Collected data
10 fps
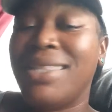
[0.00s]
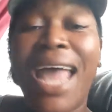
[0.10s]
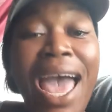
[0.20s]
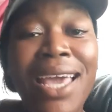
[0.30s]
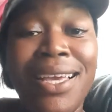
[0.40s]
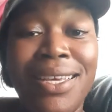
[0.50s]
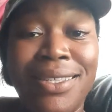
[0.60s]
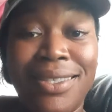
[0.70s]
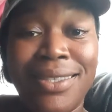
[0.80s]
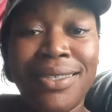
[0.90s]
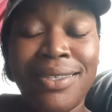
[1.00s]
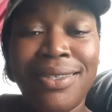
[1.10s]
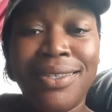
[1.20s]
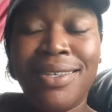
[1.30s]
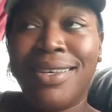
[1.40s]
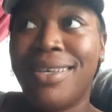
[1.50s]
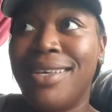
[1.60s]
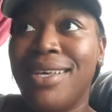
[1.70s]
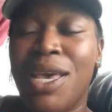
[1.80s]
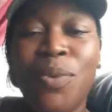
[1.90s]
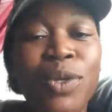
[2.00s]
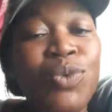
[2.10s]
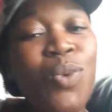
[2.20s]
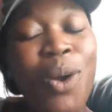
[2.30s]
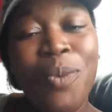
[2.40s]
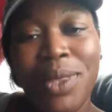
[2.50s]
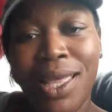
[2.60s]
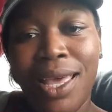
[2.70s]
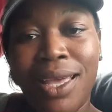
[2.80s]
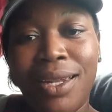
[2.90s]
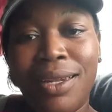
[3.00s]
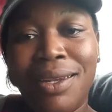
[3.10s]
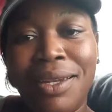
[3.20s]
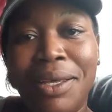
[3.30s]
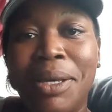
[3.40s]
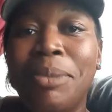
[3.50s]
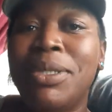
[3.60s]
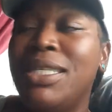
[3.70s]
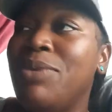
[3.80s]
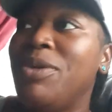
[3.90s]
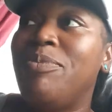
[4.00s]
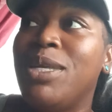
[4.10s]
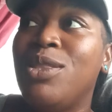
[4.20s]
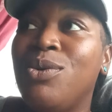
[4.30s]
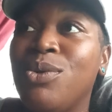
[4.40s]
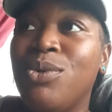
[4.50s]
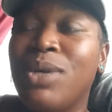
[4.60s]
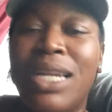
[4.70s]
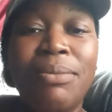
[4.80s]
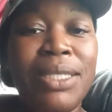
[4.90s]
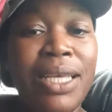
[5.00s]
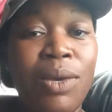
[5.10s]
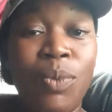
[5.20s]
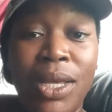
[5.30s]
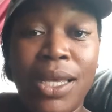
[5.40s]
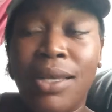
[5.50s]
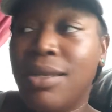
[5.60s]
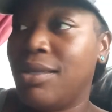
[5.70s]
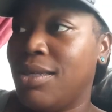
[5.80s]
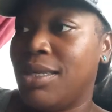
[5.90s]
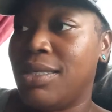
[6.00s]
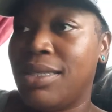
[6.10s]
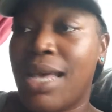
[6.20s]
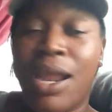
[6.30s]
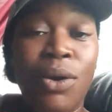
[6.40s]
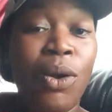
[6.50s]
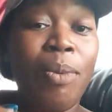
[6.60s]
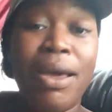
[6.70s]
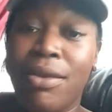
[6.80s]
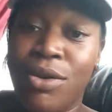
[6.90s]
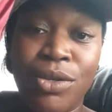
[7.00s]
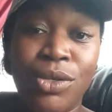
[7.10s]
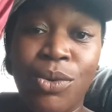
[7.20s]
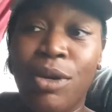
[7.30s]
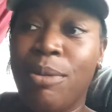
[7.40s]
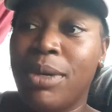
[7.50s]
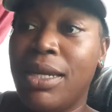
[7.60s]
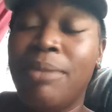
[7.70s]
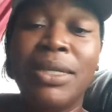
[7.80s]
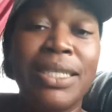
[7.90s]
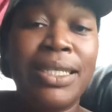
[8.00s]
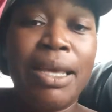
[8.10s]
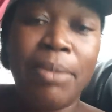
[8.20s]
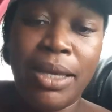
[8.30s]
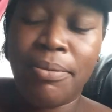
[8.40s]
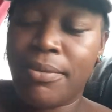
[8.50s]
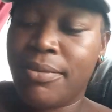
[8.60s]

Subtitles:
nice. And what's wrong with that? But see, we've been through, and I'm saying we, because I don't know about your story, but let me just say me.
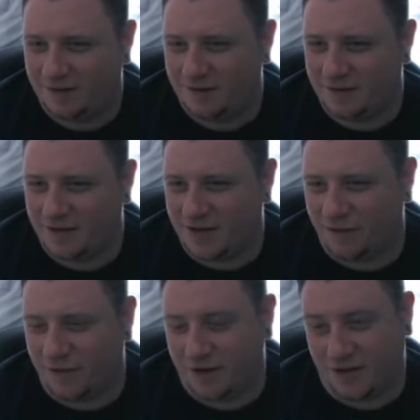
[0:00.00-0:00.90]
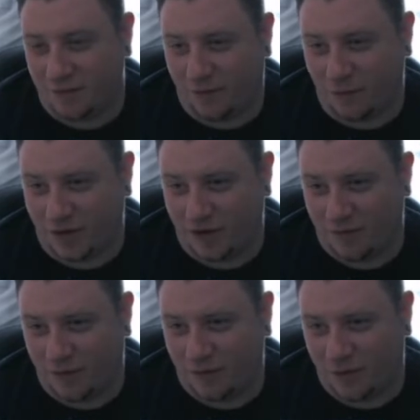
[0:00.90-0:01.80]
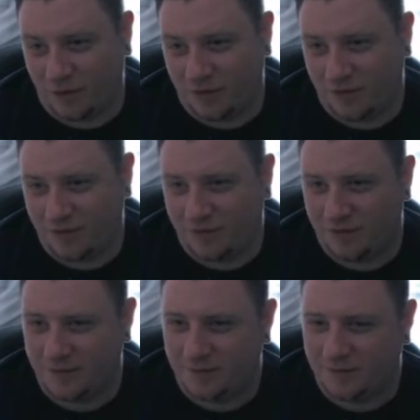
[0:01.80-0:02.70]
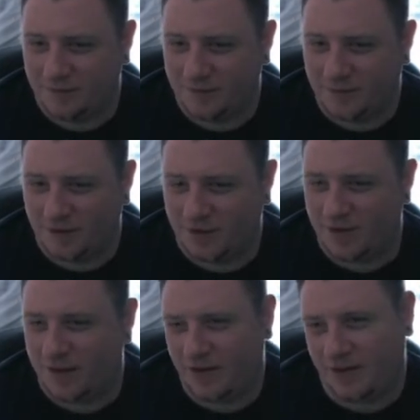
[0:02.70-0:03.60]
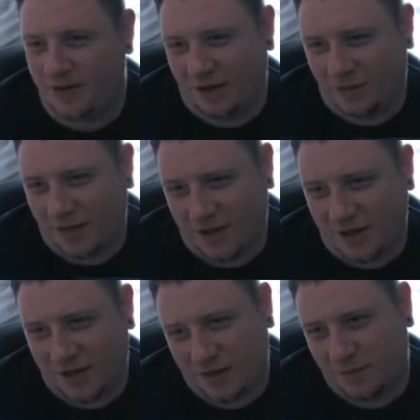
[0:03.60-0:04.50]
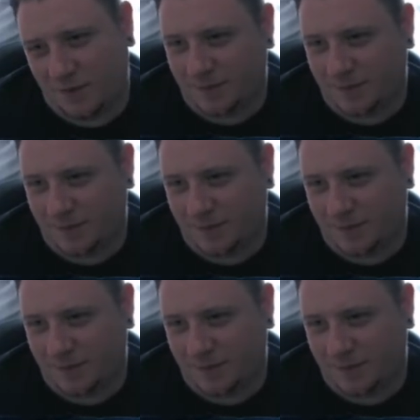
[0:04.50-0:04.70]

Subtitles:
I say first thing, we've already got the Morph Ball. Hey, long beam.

■ YOUR INSTRUCTIONS
Please copy the data above exactly, omitting the pictures.

■ TASK OUTPUT
10 fps
[0.00s]
[0.10s]
[0.20s]
[0.30s]
[0.40s]
[0.50s]
[0.60s]
[0.70s]
[0.80s]
[0.90s]
[1.00s]
[1.10s]
[1.20s]
[1.30s]
[1.40s]
[1.50s]
[1.60s]
[1.70s]
[1.80s]
[1.90s]
[2.00s]
[2.10s]
[2.20s]
[2.30s]
[2.40s]
[2.50s]
[2.60s]
[2.70s]
[2.80s]
[2.90s]
[3.00s]
[3.10s]
[3.20s]
[3.30s]
[3.40s]
[3.50s]
[3.60s]
[3.70s]
[3.80s]
[3.90s]
[4.00s]
[4.10s]
[4.20s]
[4.30s]
[4.40s]
[4.50s]
[4.60s]
[4.70s]
[4.80s]
[4.90s]
[5.00s]
[5.10s]
[5.20s]
[5.30s]
[5.40s]
[5.50s]
[5.60s]
[5.70s]
[5.80s]
[5.90s]
[6.00s]
[6.10s]
[6.20s]
[6.30s]
[6.40s]
[6.50s]
[6.60s]
[6.70s]
[6.80s]
[6.90s]
[7.00s]
[7.10s]
[7.20s]
[7.30s]
[7.40s]
[7.50s]
[7.60s]
[7.70s]
[7.80s]
[7.90s]
[8.00s]
[8.10s]
[8.20s]
[8.30s]
[8.40s]
[8.50s]
[8.60s]

Subtitles:
nice. And what's wrong with that? But see, we've been through, and I'm saying we, because I don't know about your story, but let me just say me.
[0:00.00-0:00.90]
[0:00.90-0:01.80]
[0:01.80-0:02.70]
[0:02.70-0:03.60]
[0:03.60-0:04.50]
[0:04.50-0:04.70]

Subtitles:
I say first thing, we've already got the Morph Ball. Hey, long beam.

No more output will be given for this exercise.